▶ **Data under study**:
###

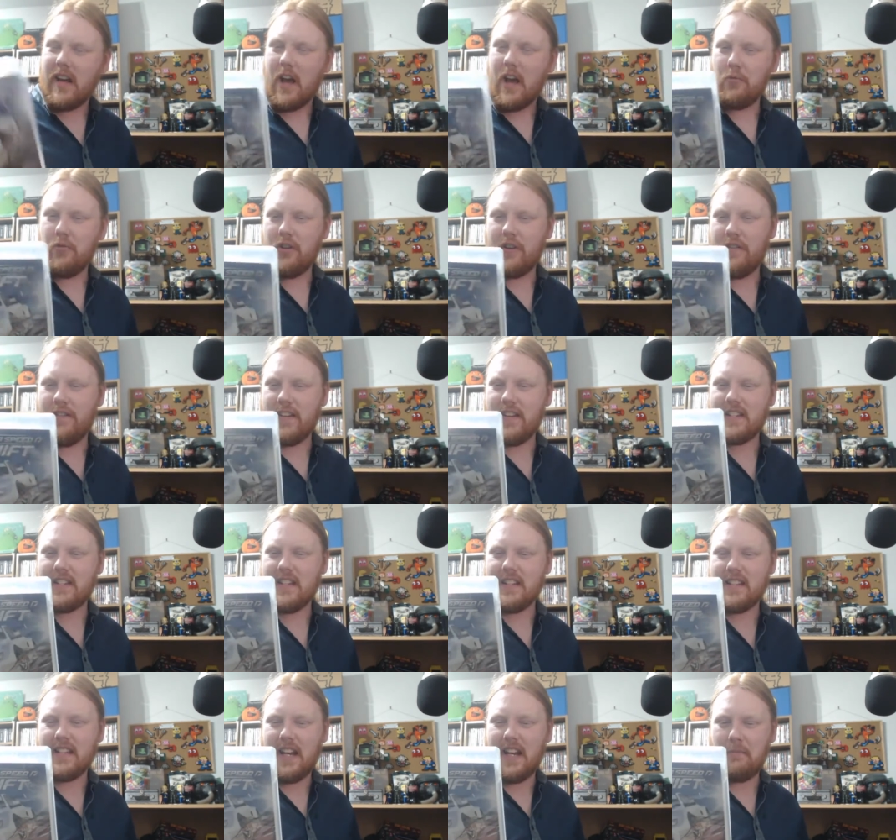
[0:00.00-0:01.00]
I wonder if it's
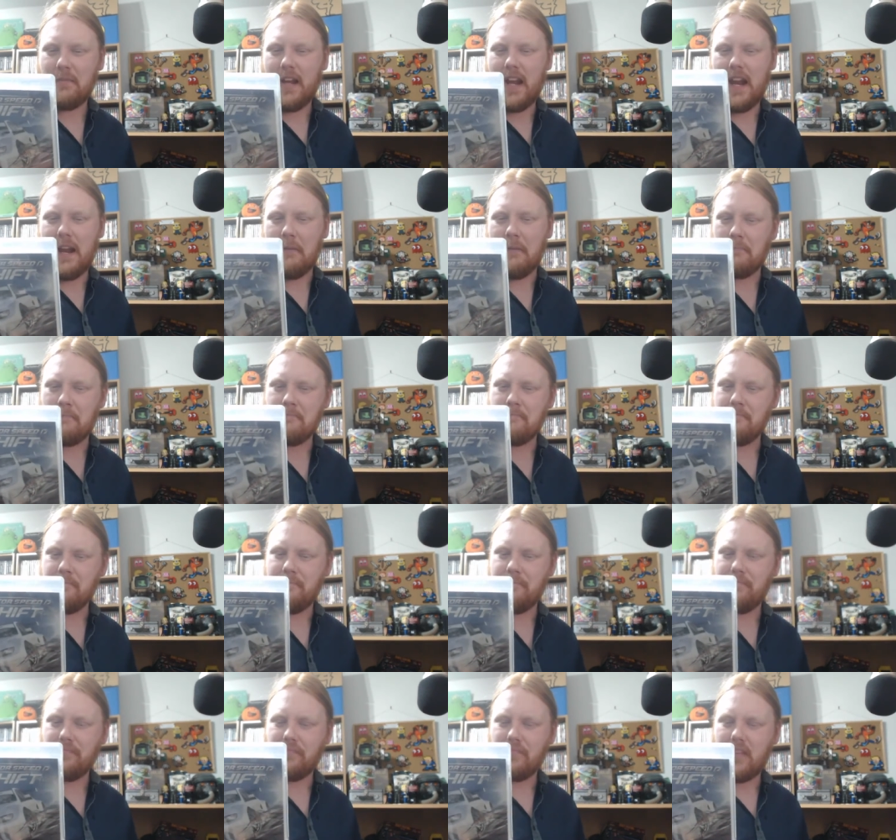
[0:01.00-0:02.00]
the same game.
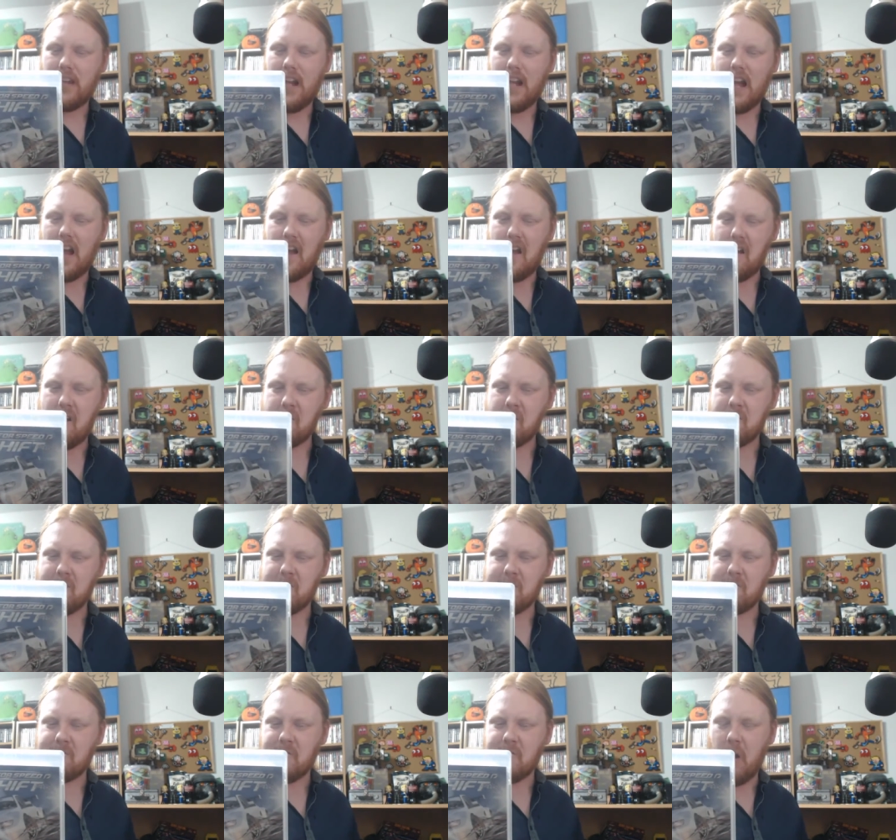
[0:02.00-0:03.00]
I
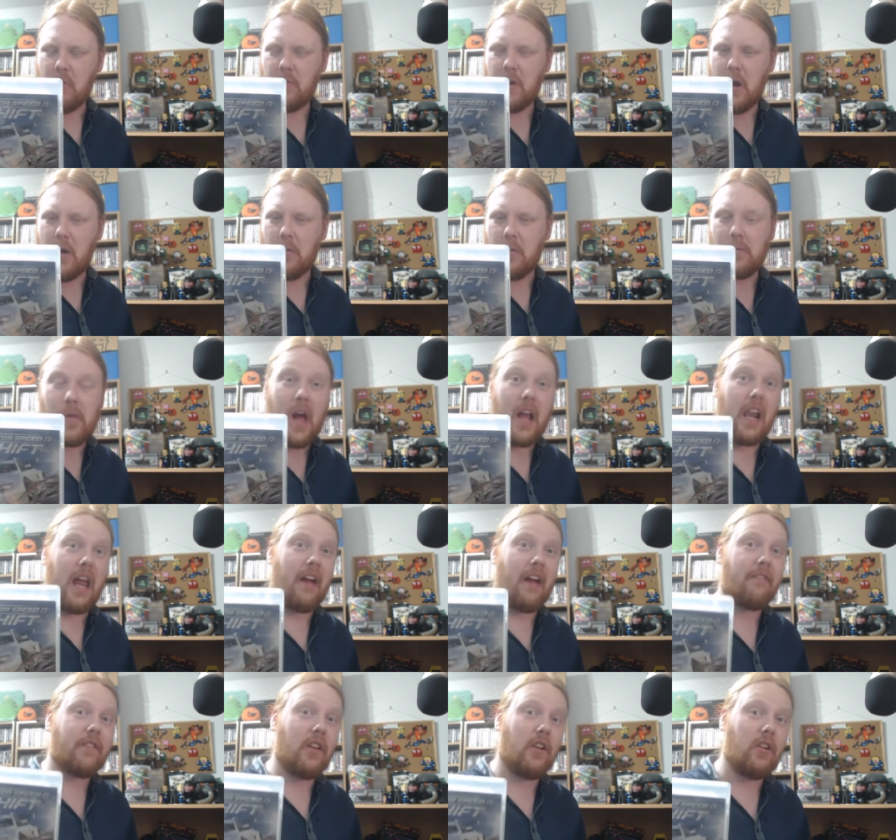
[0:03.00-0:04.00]
don't know. I'll
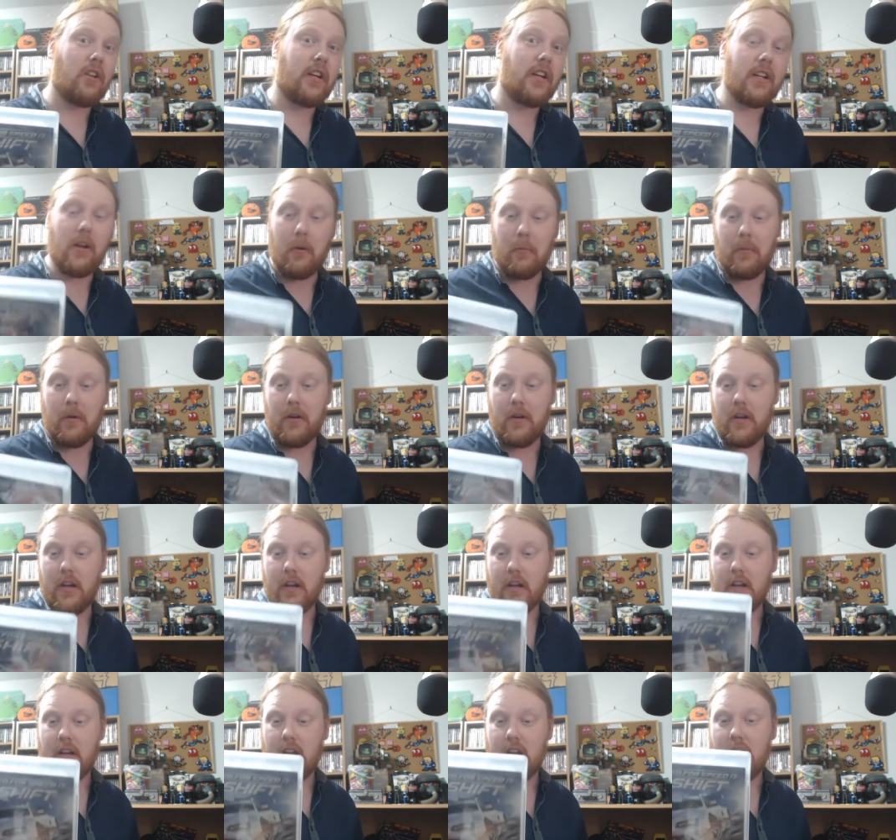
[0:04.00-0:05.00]
have to look it up.
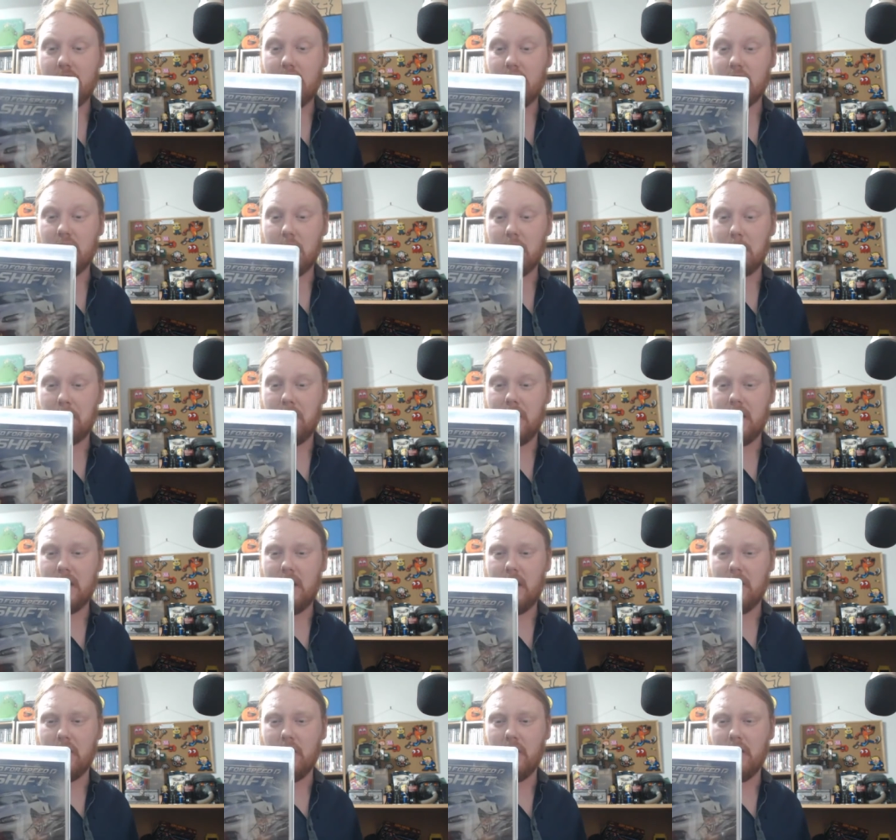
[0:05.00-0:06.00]
It does look pretty
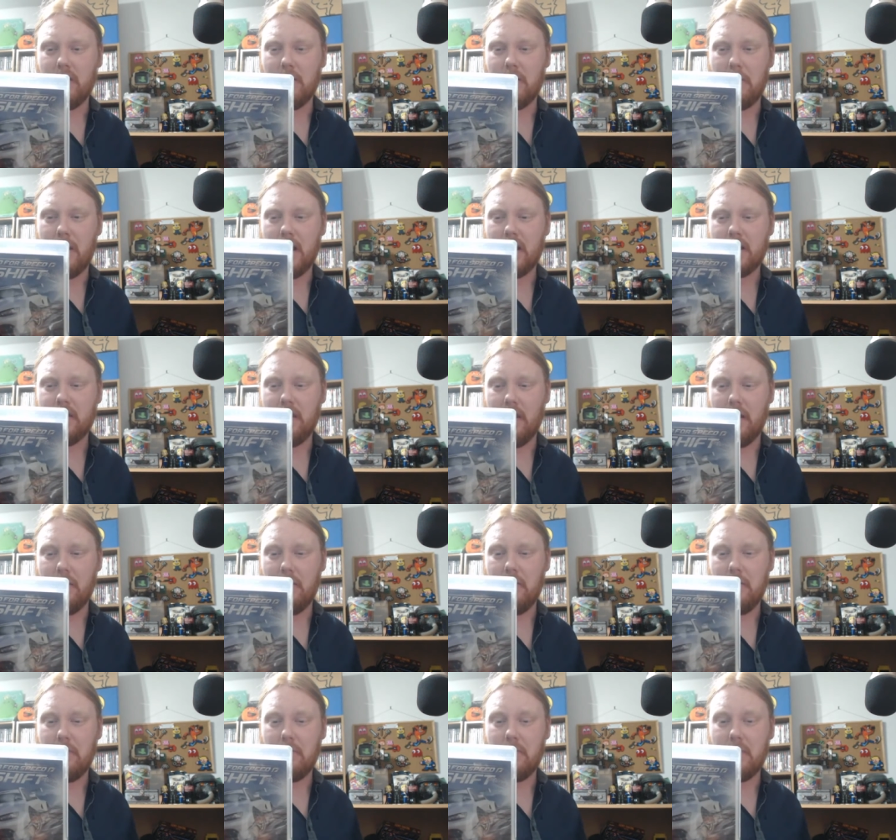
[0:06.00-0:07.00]
darn good on the back,
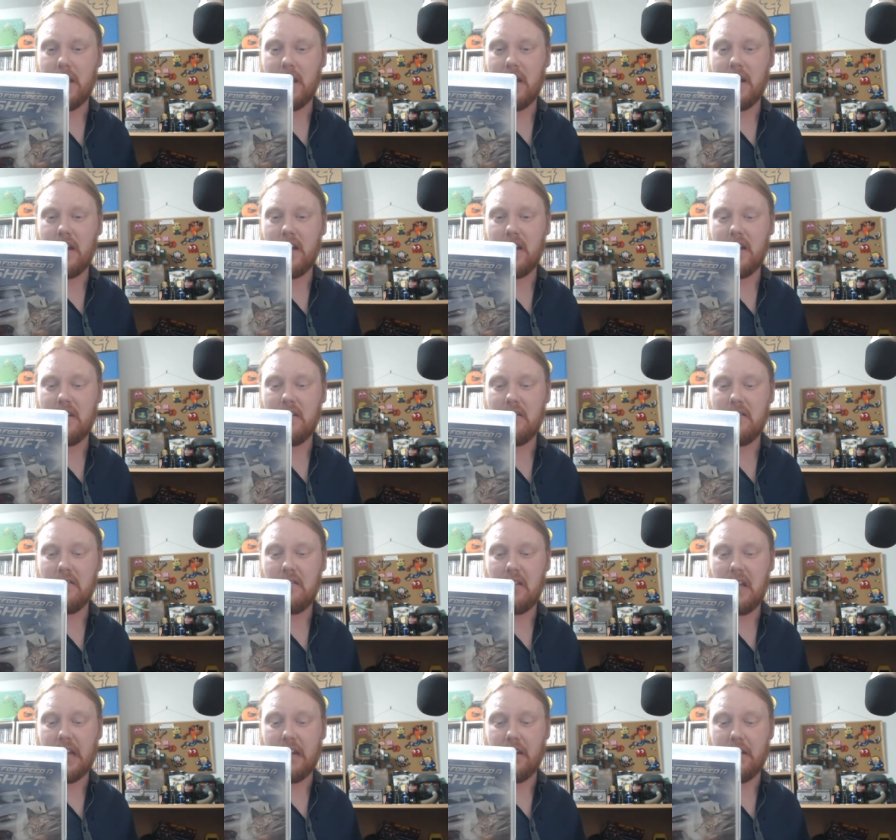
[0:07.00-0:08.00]
though, but I
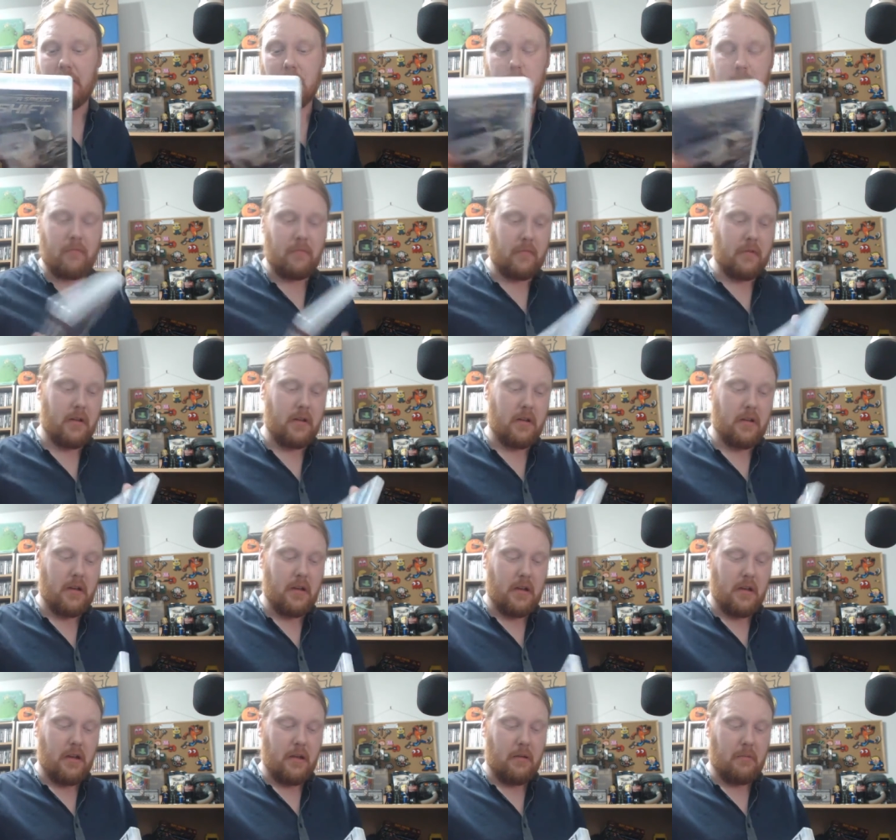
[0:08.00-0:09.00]
don't know.
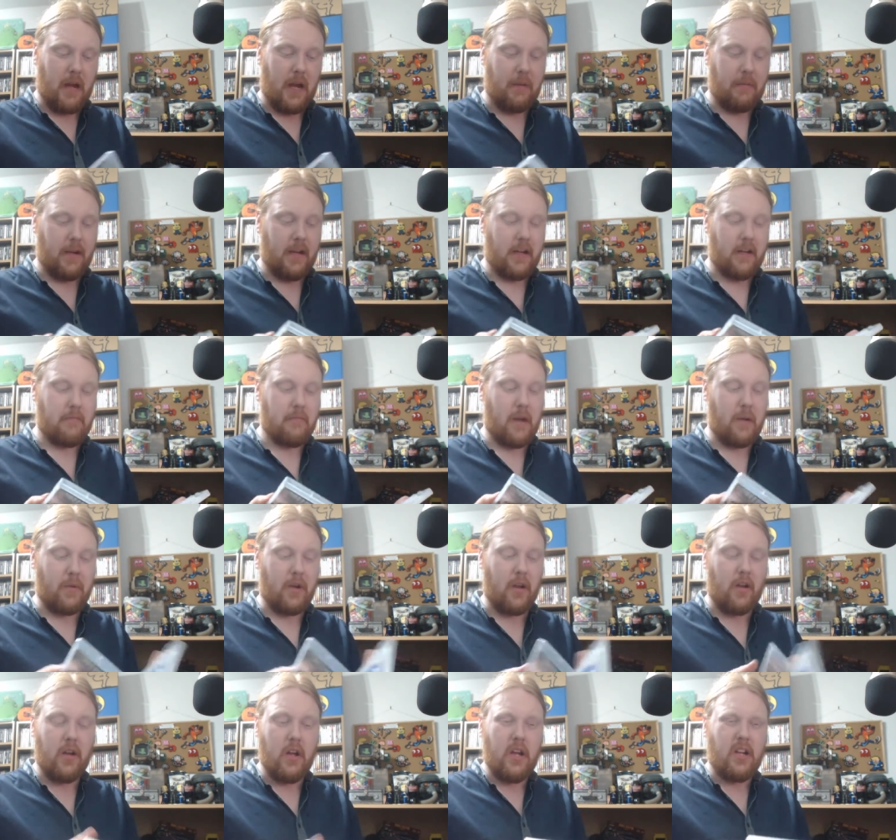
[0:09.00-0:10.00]
Maybe, maybe
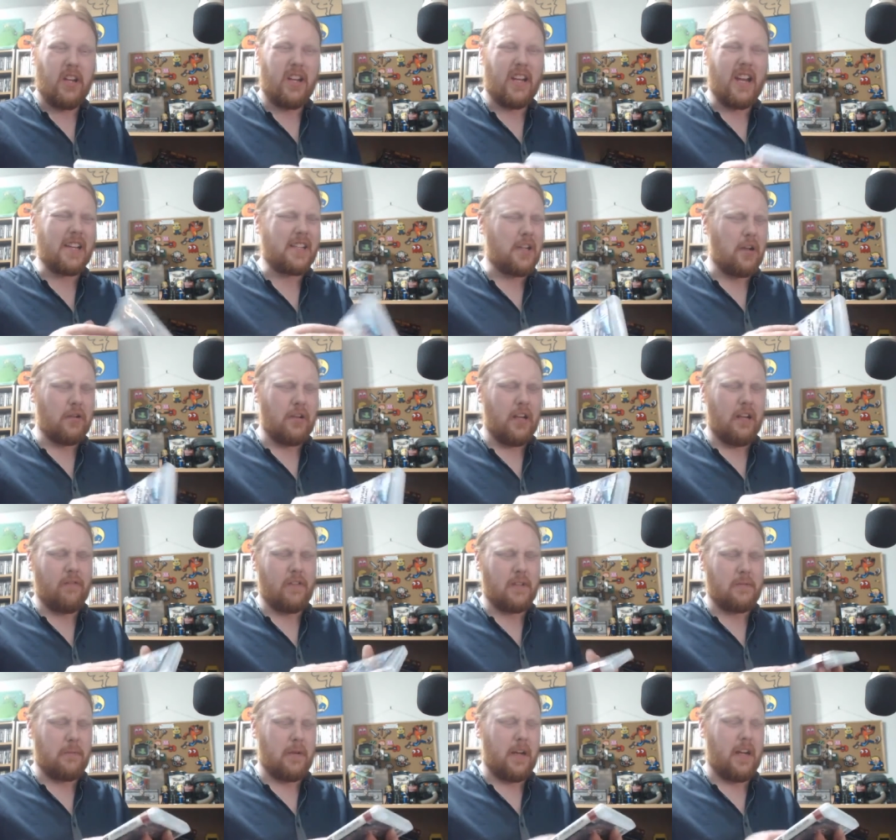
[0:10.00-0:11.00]
not. You guys know Need for
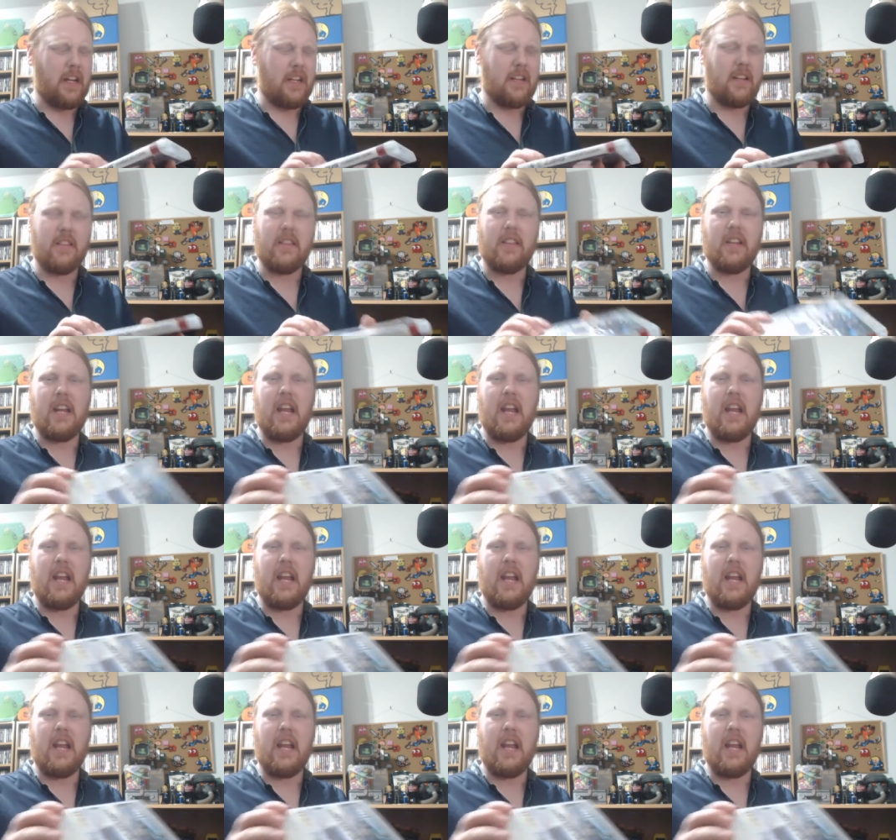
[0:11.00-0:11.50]
Speed. The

###

▶ **Task directions**: Nothing but the lines from the line containing "[0:02.00-0:03.00]" to the end of the records above should be repeated, exactly and with every picture omitted.

▶ **Written solution**:
[0:02.00-0:03.00]
I
[0:03.00-0:04.00]
don't know. I'll
[0:04.00-0:05.00]
have to look it up.
[0:05.00-0:06.00]
It does look pretty
[0:06.00-0:07.00]
darn good on the back,
[0:07.00-0:08.00]
though, but I
[0:08.00-0:09.00]
don't know.
[0:09.00-0:10.00]
Maybe, maybe
[0:10.00-0:11.00]
not. You guys know Need for
[0:11.00-0:11.50]
Speed. The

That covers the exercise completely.